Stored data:

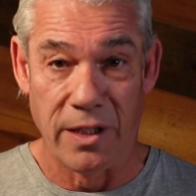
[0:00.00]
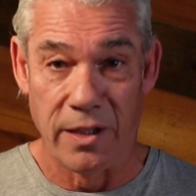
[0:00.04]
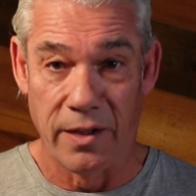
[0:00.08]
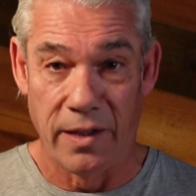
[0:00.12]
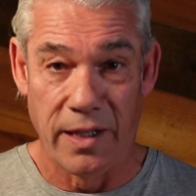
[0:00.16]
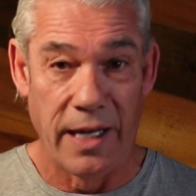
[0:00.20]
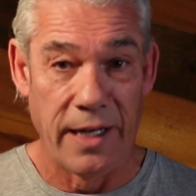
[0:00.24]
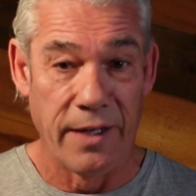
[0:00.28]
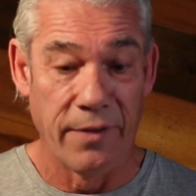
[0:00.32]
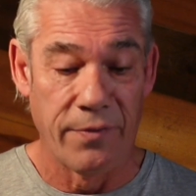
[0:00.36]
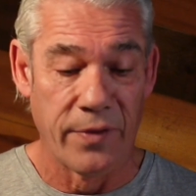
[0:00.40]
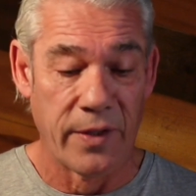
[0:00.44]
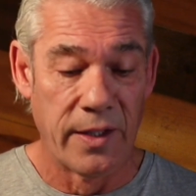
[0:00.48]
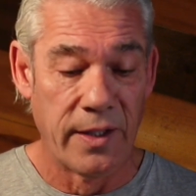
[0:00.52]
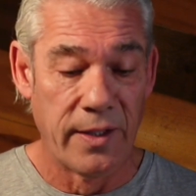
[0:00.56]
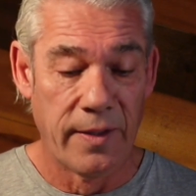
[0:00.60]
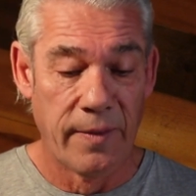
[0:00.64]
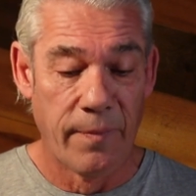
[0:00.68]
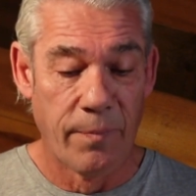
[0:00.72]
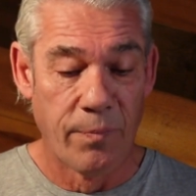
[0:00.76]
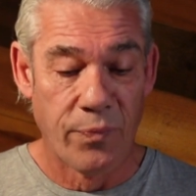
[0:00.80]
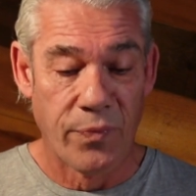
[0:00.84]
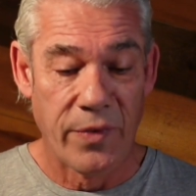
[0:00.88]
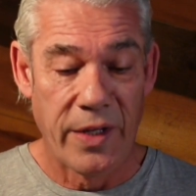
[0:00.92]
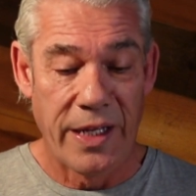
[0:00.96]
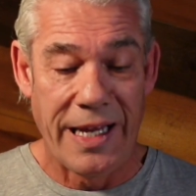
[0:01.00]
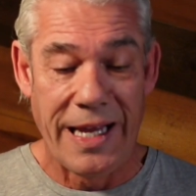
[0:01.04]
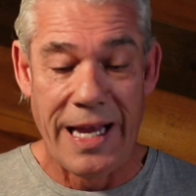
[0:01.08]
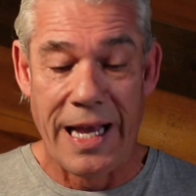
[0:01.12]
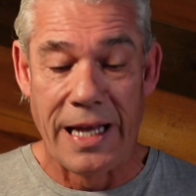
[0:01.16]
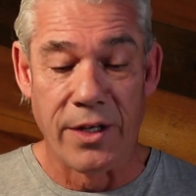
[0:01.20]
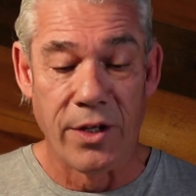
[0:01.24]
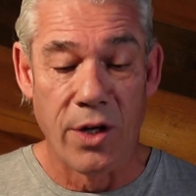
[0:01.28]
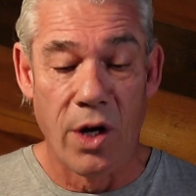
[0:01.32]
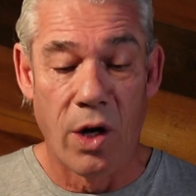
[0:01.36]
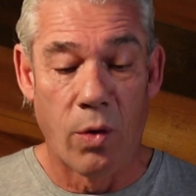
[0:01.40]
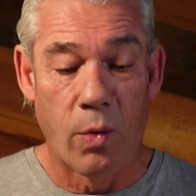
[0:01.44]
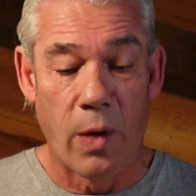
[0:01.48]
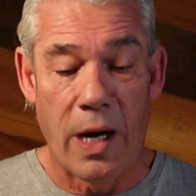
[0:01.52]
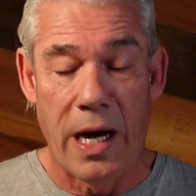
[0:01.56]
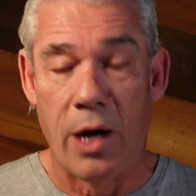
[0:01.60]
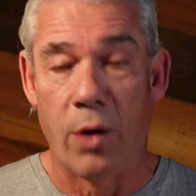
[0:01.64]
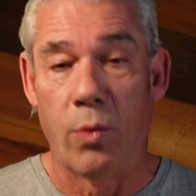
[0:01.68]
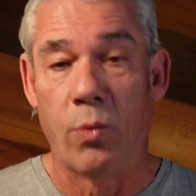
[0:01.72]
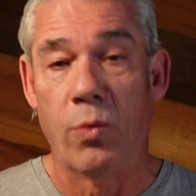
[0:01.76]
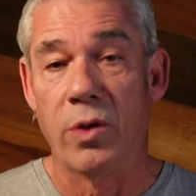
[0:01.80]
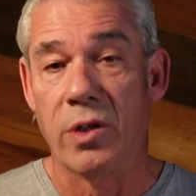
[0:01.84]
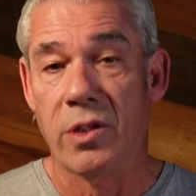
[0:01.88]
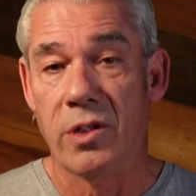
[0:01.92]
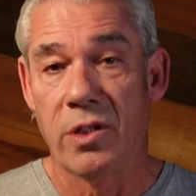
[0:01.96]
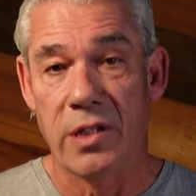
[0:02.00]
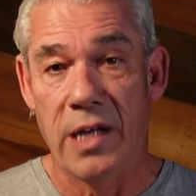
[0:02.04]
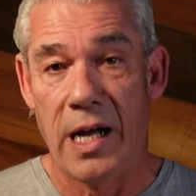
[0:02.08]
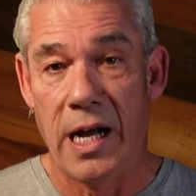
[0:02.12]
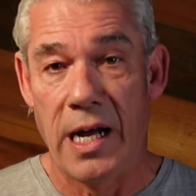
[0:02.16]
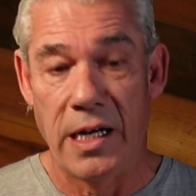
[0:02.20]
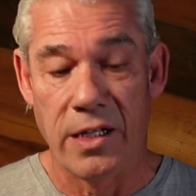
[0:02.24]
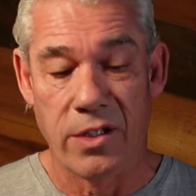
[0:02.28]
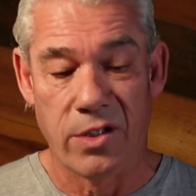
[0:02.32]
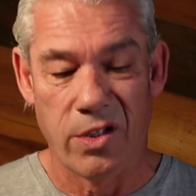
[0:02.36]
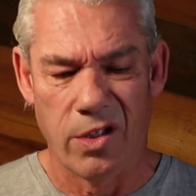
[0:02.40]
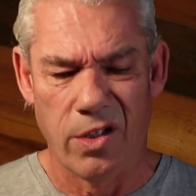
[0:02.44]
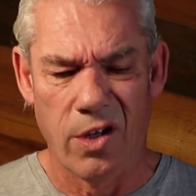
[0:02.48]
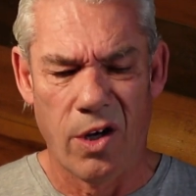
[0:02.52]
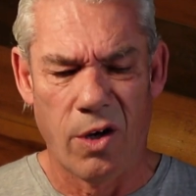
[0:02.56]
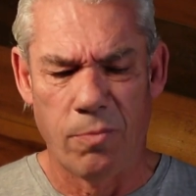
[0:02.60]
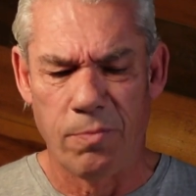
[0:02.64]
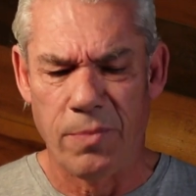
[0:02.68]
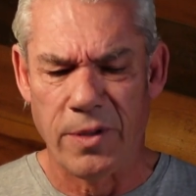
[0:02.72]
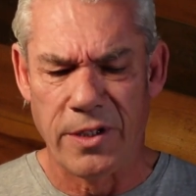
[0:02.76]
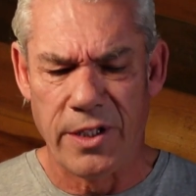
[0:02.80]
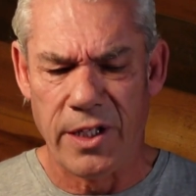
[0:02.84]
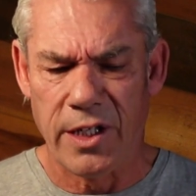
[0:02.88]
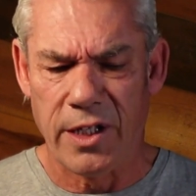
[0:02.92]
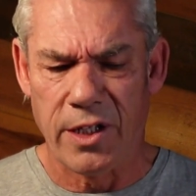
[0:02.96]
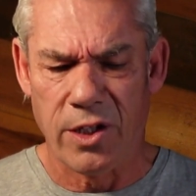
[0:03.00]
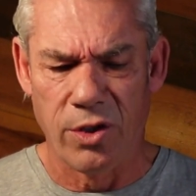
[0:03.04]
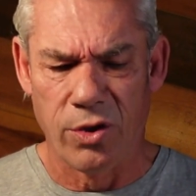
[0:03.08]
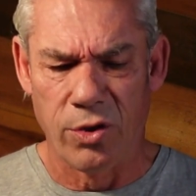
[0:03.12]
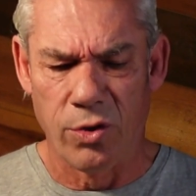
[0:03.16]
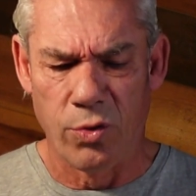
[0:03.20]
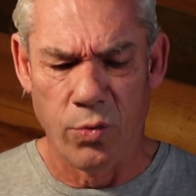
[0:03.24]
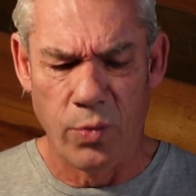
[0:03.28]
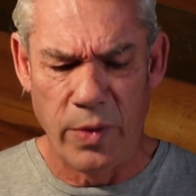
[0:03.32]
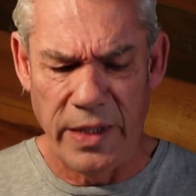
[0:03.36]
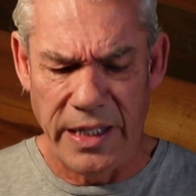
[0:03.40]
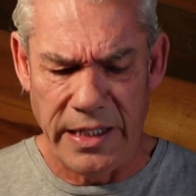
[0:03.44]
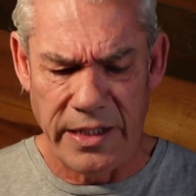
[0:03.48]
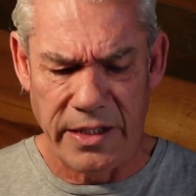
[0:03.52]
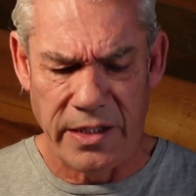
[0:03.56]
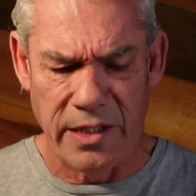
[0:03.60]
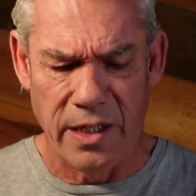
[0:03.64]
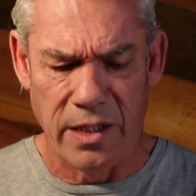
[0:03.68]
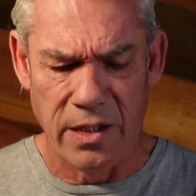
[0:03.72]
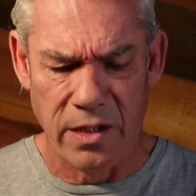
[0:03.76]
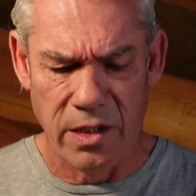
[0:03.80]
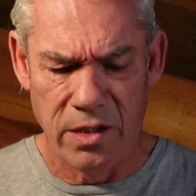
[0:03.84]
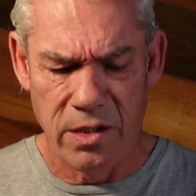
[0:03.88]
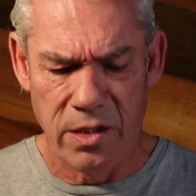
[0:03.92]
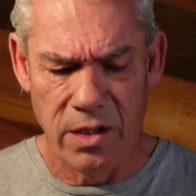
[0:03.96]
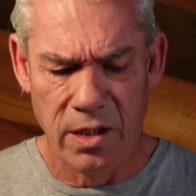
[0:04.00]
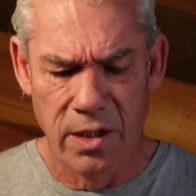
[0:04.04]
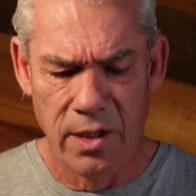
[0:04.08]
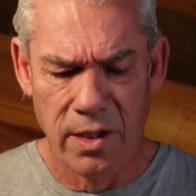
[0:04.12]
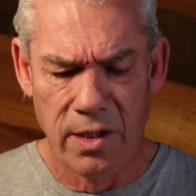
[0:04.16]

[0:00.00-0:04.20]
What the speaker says: life. He had no outward signs or no particular reasons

TASK DESCRIPTION:
Down to the last line, return the entries above exactly, with no pictures.

ANSWER TO THE EXERCISE:
[0:00.00]
[0:00.04]
[0:00.08]
[0:00.12]
[0:00.16]
[0:00.20]
[0:00.24]
[0:00.28]
[0:00.32]
[0:00.36]
[0:00.40]
[0:00.44]
[0:00.48]
[0:00.52]
[0:00.56]
[0:00.60]
[0:00.64]
[0:00.68]
[0:00.72]
[0:00.76]
[0:00.80]
[0:00.84]
[0:00.88]
[0:00.92]
[0:00.96]
[0:01.00]
[0:01.04]
[0:01.08]
[0:01.12]
[0:01.16]
[0:01.20]
[0:01.24]
[0:01.28]
[0:01.32]
[0:01.36]
[0:01.40]
[0:01.44]
[0:01.48]
[0:01.52]
[0:01.56]
[0:01.60]
[0:01.64]
[0:01.68]
[0:01.72]
[0:01.76]
[0:01.80]
[0:01.84]
[0:01.88]
[0:01.92]
[0:01.96]
[0:02.00]
[0:02.04]
[0:02.08]
[0:02.12]
[0:02.16]
[0:02.20]
[0:02.24]
[0:02.28]
[0:02.32]
[0:02.36]
[0:02.40]
[0:02.44]
[0:02.48]
[0:02.52]
[0:02.56]
[0:02.60]
[0:02.64]
[0:02.68]
[0:02.72]
[0:02.76]
[0:02.80]
[0:02.84]
[0:02.88]
[0:02.92]
[0:02.96]
[0:03.00]
[0:03.04]
[0:03.08]
[0:03.12]
[0:03.16]
[0:03.20]
[0:03.24]
[0:03.28]
[0:03.32]
[0:03.36]
[0:03.40]
[0:03.44]
[0:03.48]
[0:03.52]
[0:03.56]
[0:03.60]
[0:03.64]
[0:03.68]
[0:03.72]
[0:03.76]
[0:03.80]
[0:03.84]
[0:03.88]
[0:03.92]
[0:03.96]
[0:04.00]
[0:04.04]
[0:04.08]
[0:04.12]
[0:04.16]

[0:00.00-0:04.20]
What the speaker says: life. He had no outward signs or no particular reasons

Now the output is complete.